__Task instructions__: Without any images, write the data out exactly as it appears.

__Information given__:
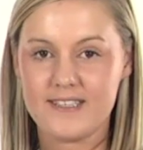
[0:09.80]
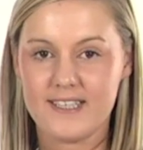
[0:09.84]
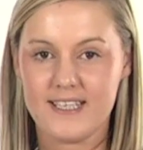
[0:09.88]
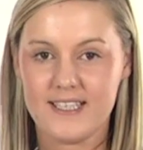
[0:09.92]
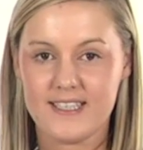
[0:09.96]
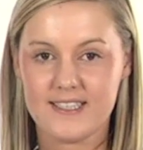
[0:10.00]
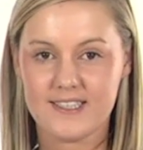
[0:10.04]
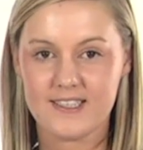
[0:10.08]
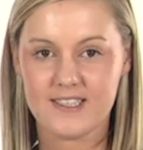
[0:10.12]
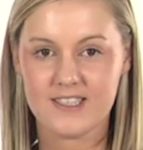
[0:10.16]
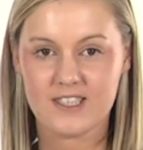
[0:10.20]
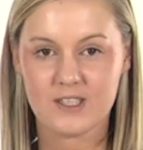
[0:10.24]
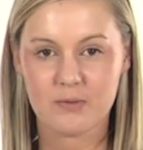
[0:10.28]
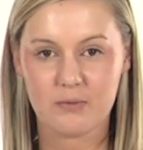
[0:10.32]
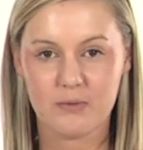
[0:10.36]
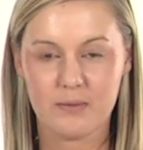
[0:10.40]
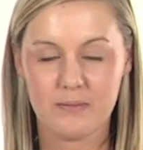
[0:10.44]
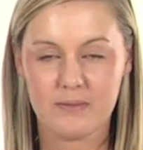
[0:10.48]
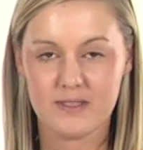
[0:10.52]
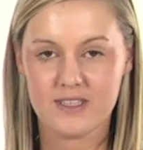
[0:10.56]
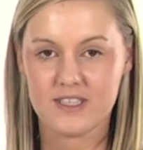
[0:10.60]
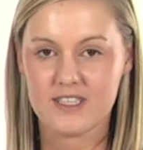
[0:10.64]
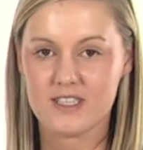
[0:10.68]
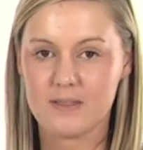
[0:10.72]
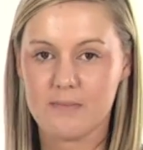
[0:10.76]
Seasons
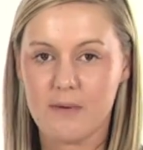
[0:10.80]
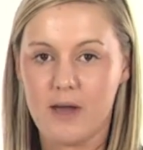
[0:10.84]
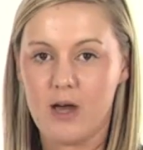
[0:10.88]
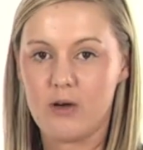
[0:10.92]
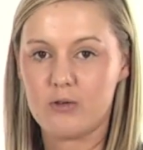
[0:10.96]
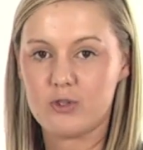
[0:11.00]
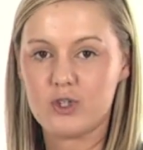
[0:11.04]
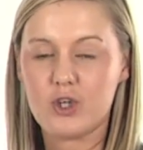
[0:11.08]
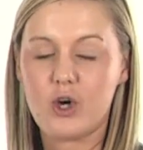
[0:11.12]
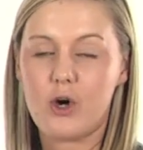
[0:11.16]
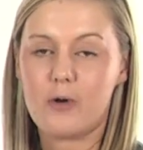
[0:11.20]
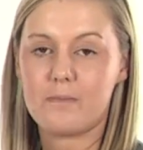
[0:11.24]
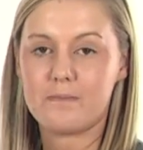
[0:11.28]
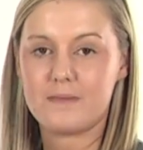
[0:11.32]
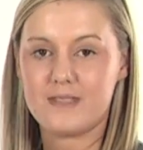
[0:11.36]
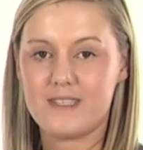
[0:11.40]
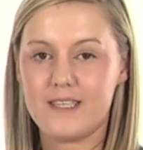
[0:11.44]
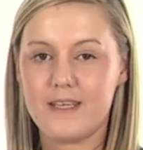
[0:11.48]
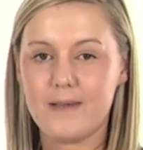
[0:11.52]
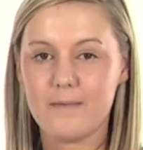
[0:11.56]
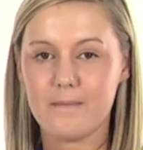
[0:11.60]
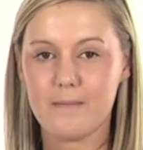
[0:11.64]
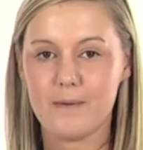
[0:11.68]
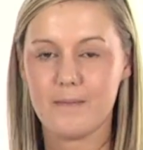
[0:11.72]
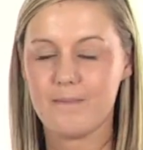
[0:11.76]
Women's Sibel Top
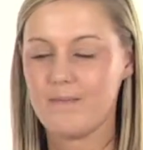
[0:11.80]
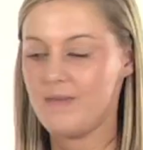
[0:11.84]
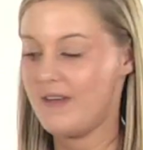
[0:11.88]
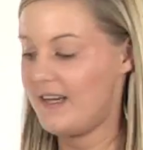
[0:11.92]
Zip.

__Response below__:
[0:09.80]
[0:09.84]
[0:09.88]
[0:09.92]
[0:09.96]
[0:10.00]
[0:10.04]
[0:10.08]
[0:10.12]
[0:10.16]
[0:10.20]
[0:10.24]
[0:10.28]
[0:10.32]
[0:10.36]
[0:10.40]
[0:10.44]
[0:10.48]
[0:10.52]
[0:10.56]
[0:10.60]
[0:10.64]
[0:10.68]
[0:10.72]
[0:10.76]
Seasons
[0:10.80]
[0:10.84]
[0:10.88]
[0:10.92]
[0:10.96]
[0:11.00]
[0:11.04]
[0:11.08]
[0:11.12]
[0:11.16]
[0:11.20]
[0:11.24]
[0:11.28]
[0:11.32]
[0:11.36]
[0:11.40]
[0:11.44]
[0:11.48]
[0:11.52]
[0:11.56]
[0:11.60]
[0:11.64]
[0:11.68]
[0:11.72]
[0:11.76]
Women's Sibel Top
[0:11.80]
[0:11.84]
[0:11.88]
[0:11.92]
Zip.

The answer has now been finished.